Wednesday, March 10, 2010

reconciliation and the health care bill

It is now clear that there will be an attempt, however successful, to pass health care reform via the "reconciliation" route. My guess is that it won't or will only partially succeed, since moderate Democrats, whose support Obama needs, will not want to endanger their political futures on an increasingly unpopular measure. Still, the effort will be made, and it has to be given a serious chance of succeeding.

Supporters of the reconciliation route often argue that Republicans did the same thing when they were in power, so why shouldn't we? I think this is actually a bit of a stretch, since health care reform--a huge regulatory program with some tax and spending aspects--is rather more removed from the purposes of reconciliation than most tax and spending bills. (Imagine, for example, a change in Middle East policy being rammed through on the theory that it would save money by cutting aid to Israel.) But even if the comparison does hold, it is still not convincing.

For almost a year, everyone has understood that the "game" in health care involved the necessity of reaching 60 votes. The proposals were designed and argued, the issues debated, and the entire process shaped by this assumption. Scott Brown was elected in Massachusetts on a promise to deny the 60th vote , and opposed by Democrats on grounds he would do so. To say now that we didn't need sixty votes--heads we win, tails you lose, so to speak--will appear to most people like changing the rules in the middle of the gam. It's a little bit like the Phillies moving the right field fence out in anticipation of playing the Yankees, who have a lot of power hitters, in another World Series: it may be legal, but it doesn't look kosher, and it's unlikely to convince anyone who wasn't on your side to begin with.
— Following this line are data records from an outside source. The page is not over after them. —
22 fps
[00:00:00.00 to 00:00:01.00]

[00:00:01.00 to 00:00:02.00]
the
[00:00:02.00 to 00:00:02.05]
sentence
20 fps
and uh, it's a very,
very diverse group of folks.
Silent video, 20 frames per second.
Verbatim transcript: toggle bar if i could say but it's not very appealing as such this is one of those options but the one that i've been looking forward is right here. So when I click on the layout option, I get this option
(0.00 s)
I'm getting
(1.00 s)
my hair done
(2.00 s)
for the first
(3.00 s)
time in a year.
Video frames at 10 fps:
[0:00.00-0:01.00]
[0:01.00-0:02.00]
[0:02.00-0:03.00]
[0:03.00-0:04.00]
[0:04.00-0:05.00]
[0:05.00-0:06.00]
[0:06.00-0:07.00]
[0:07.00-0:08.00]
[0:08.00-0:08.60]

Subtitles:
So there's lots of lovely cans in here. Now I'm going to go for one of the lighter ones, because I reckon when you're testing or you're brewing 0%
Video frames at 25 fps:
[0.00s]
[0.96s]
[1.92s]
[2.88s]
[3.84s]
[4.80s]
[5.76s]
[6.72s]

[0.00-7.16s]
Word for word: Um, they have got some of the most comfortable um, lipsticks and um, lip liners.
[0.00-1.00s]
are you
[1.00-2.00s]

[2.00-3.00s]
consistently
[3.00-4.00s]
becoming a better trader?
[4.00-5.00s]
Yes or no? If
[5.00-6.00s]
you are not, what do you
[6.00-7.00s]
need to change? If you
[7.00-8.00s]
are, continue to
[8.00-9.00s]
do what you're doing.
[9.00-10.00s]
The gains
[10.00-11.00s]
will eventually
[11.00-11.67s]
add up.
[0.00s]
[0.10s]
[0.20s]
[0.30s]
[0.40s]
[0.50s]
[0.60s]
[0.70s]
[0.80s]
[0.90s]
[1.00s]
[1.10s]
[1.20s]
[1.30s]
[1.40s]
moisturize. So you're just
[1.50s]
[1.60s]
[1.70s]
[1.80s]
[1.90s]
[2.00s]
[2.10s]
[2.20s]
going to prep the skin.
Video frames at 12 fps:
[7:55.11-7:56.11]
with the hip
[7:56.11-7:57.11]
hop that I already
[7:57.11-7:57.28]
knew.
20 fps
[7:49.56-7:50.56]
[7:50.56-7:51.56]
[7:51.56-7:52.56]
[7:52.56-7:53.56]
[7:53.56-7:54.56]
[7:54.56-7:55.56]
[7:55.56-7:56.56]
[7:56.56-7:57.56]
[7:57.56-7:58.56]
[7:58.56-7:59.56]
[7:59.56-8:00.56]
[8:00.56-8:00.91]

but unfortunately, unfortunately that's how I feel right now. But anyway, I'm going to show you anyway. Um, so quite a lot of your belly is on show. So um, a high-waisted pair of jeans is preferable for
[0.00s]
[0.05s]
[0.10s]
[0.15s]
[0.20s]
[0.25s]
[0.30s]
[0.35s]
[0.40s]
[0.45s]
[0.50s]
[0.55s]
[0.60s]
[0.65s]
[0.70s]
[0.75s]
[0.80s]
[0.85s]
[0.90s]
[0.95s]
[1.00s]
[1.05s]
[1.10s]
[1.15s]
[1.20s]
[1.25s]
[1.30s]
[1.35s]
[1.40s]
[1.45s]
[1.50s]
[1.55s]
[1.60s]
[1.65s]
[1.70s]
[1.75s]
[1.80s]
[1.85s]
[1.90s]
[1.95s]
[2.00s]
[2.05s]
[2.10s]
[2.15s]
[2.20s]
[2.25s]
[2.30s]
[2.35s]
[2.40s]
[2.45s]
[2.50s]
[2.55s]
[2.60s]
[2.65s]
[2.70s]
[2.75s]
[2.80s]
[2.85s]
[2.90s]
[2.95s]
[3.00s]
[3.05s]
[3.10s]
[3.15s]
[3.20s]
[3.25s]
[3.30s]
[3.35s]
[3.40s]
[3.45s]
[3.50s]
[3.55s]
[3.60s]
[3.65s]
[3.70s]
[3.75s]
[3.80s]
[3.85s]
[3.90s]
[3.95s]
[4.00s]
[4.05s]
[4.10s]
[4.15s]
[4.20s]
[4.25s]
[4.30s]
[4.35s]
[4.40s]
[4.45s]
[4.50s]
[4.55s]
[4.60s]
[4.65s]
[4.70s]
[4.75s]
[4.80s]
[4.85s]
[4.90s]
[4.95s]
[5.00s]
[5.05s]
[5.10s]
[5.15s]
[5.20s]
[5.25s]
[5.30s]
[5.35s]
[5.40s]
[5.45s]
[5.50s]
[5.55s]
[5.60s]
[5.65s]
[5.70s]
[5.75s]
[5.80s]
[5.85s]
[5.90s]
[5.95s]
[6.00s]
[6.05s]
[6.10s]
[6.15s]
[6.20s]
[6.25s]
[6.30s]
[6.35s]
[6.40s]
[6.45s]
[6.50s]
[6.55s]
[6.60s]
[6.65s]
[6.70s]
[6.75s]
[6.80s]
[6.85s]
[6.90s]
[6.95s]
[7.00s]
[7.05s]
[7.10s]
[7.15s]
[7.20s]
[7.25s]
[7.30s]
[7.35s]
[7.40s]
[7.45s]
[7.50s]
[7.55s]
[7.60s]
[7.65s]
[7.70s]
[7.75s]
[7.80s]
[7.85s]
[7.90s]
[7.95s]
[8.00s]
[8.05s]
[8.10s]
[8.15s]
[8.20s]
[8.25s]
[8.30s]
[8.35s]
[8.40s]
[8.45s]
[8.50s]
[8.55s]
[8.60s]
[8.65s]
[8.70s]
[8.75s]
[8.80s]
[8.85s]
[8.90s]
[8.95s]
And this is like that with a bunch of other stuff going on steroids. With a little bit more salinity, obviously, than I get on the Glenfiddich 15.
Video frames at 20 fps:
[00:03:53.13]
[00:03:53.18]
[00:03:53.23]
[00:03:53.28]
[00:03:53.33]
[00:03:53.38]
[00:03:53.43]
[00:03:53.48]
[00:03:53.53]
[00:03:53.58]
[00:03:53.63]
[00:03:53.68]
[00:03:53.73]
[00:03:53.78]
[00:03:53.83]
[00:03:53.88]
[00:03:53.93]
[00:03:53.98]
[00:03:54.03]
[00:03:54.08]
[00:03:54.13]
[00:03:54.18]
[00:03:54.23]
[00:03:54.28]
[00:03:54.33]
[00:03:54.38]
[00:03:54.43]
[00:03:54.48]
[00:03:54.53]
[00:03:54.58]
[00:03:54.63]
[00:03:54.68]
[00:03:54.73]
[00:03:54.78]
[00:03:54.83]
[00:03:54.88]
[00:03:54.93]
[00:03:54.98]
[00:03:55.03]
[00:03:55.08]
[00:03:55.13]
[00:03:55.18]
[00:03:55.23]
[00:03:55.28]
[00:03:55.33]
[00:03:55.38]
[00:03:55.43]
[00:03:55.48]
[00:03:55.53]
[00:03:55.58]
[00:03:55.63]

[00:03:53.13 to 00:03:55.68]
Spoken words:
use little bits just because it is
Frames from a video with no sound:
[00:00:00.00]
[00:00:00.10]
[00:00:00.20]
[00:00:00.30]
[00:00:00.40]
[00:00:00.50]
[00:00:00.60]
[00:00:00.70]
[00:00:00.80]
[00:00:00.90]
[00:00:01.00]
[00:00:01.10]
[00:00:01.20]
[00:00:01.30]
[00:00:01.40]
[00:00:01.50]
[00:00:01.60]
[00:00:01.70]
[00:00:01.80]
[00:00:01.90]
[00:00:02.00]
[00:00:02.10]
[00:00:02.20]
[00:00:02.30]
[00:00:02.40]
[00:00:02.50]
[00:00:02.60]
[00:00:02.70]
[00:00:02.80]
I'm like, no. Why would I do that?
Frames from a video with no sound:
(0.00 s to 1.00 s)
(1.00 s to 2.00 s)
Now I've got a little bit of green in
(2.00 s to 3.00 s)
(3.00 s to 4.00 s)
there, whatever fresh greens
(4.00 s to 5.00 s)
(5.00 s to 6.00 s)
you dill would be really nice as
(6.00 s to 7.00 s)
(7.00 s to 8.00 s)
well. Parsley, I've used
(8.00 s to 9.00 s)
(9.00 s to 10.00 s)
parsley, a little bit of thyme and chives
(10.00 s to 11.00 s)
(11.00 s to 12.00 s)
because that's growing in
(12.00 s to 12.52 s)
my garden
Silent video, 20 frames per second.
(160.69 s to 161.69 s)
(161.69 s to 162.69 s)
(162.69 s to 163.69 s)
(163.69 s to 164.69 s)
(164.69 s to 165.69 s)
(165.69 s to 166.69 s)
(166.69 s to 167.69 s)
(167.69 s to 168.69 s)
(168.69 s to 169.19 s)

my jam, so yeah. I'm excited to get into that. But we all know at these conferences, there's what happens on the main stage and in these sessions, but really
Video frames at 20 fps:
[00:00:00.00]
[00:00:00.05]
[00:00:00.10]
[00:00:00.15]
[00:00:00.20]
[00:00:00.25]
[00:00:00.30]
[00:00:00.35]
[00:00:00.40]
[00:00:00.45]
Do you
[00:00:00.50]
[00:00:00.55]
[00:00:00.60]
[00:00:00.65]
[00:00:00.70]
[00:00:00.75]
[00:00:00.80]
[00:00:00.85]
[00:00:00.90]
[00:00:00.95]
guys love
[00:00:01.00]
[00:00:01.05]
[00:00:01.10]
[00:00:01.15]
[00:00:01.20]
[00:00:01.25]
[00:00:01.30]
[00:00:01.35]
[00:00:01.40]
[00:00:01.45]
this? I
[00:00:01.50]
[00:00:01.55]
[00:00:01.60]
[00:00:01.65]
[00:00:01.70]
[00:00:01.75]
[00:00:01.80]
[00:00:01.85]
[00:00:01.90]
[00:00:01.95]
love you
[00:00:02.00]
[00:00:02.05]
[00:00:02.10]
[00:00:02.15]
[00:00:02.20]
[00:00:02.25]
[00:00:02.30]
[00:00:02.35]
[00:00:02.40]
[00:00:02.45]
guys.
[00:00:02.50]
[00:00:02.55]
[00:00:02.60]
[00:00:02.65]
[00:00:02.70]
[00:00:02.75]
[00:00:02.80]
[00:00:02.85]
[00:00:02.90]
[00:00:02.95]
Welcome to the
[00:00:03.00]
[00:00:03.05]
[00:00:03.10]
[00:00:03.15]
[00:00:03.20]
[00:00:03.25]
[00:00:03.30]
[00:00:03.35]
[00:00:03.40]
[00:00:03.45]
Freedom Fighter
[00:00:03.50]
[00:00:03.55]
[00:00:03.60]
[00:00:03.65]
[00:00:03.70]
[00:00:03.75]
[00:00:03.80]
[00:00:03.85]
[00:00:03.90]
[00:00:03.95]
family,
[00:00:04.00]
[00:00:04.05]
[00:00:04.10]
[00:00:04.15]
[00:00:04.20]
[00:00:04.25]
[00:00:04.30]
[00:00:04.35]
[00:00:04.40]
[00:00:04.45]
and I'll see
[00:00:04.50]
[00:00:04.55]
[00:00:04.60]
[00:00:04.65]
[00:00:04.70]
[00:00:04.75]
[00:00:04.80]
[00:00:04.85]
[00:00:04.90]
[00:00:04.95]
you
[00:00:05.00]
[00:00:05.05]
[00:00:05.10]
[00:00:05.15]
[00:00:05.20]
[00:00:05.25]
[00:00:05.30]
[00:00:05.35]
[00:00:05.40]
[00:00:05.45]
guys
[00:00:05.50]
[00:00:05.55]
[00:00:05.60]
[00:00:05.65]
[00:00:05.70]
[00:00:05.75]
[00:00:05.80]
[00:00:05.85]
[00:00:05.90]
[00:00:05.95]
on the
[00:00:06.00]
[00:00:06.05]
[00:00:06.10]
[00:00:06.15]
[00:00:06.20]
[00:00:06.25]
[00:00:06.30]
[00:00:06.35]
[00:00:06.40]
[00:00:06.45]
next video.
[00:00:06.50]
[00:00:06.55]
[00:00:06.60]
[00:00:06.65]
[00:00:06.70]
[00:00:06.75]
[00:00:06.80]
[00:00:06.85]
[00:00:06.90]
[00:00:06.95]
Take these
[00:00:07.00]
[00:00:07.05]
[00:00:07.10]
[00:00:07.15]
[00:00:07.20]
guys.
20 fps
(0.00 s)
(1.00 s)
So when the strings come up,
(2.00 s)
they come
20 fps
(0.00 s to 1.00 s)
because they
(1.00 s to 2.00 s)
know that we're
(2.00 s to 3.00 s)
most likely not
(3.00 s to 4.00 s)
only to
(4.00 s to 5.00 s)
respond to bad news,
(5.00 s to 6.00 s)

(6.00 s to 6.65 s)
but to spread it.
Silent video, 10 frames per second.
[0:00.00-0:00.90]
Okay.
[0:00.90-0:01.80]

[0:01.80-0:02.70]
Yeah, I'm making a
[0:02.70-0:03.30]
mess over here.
I think that maneuvers of this type also feed a growing cynicism about the electoral process and, inadvertently, strengthen the Tea Party Movement and its adherents. The Tea Party types argue, in effect, that the Obama Administration is illegitimate: that it somehow manipulated the political system, the campaign finance rules, and perhaps even Obama's citizenship in order to win an election it didn't observe. The response to this ought to be a patient (or if you prefer, impatient) explanation that this was not the case. Instead the Administration actually does change a rule which everyone had understood to be fair in the middle of the process, with support from clever "scholars"--most of whom do not even bother to hide their partisan affiliation anymore--in doing so. How in the world will this do anything but strengthen the most extreme elements, or convince them that there is any alternative to the wholesale replacement of this Government?